3. KPK Minta Bantuan Interpol
Komisi Pemberantasan Korupsi (KPK) menggandeng National Central Bureau (NCB)-Interpol Indonesia untuk turut membantu memburu pemegang saham Bank Dagang Negara Indonesia (BDNI) Sjamsul Nursalim dan istrinya, Itjih Nursalim.
Sjamsul dan Itjih merupakan buronan dalam kasus korupsi penerbitan Surat Keterangan Lunas (SKL) Bantuan Likuiditas Bank Indonesia (BLBI) terhadap BDNI.

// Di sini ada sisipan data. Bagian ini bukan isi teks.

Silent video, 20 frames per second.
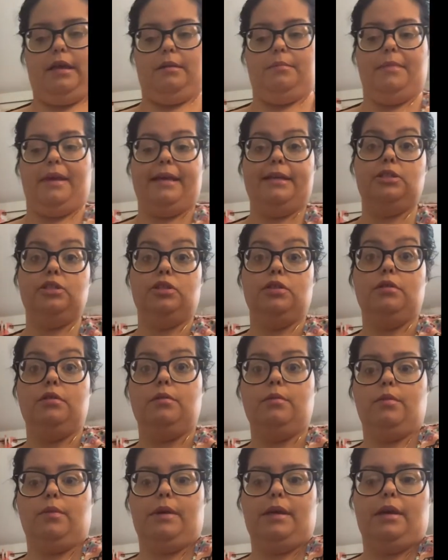make sure
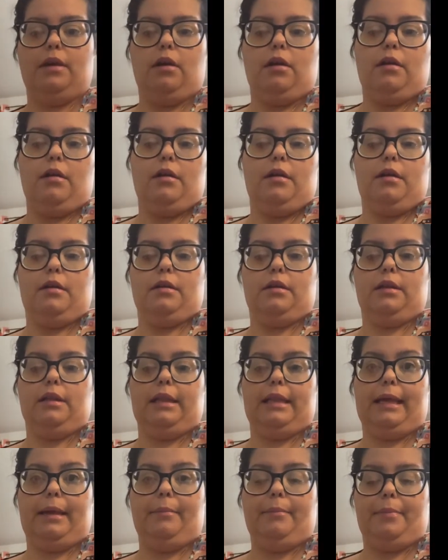we are
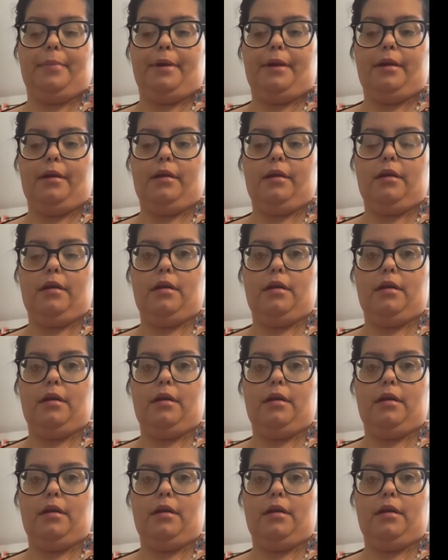unclamping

"Setelah mengirimkan surat pada Kapolri terkait DPO (daftar pencarian orang) dua orang tersangka, KPK juga telah mengirimkan surat pada SES NCB-Interpol Indonesia perihal bantuan pencarian melalui Red Notice terhadap tersangka SJN (Sjamsul) dan ITN (Itjih)," ujar Juru Bicara KPK Febri Diansyah saat dikonfirmasi, Kamis (21/11/2019).
Febri menjelaskan, dalam surat red notice tertanggal 6 September 2019 itu, KPK menjelaskan kepada Interpol mengenai perkara korupsi yang menjerat Sjamsul Nursalim dan Itjih. Selain itu, dalam surat tersebut KPK juga meminta bantuan Interpol untuk turut memburu Sjamsul dan Itjih.
"Permohonan bantuan pencarian melalui mekanisme Red Notice Interpol dengan permintaan apabila ditemukan agar dilakukan penangkapan dan menghubungi KPK," kata Febri.
Surat tersebut telah direspons oleh NCB-Interpol. Rencananya KPK dan Interpol bakal melakukan gelar perkara bersama terkait kasus Sjamsul Nursalim dan Itjih yang disinyalir merugikan keuangan negara hingga Rp 4,58 triliun.
"Sesuai dengan respons dari pihak NCB Interpol Indonesia maka akan mengagendakan pertemuan koordinasi dengan KPK sekaligus jika dibutuhkan dilakukan gelar perkara," kata Febri.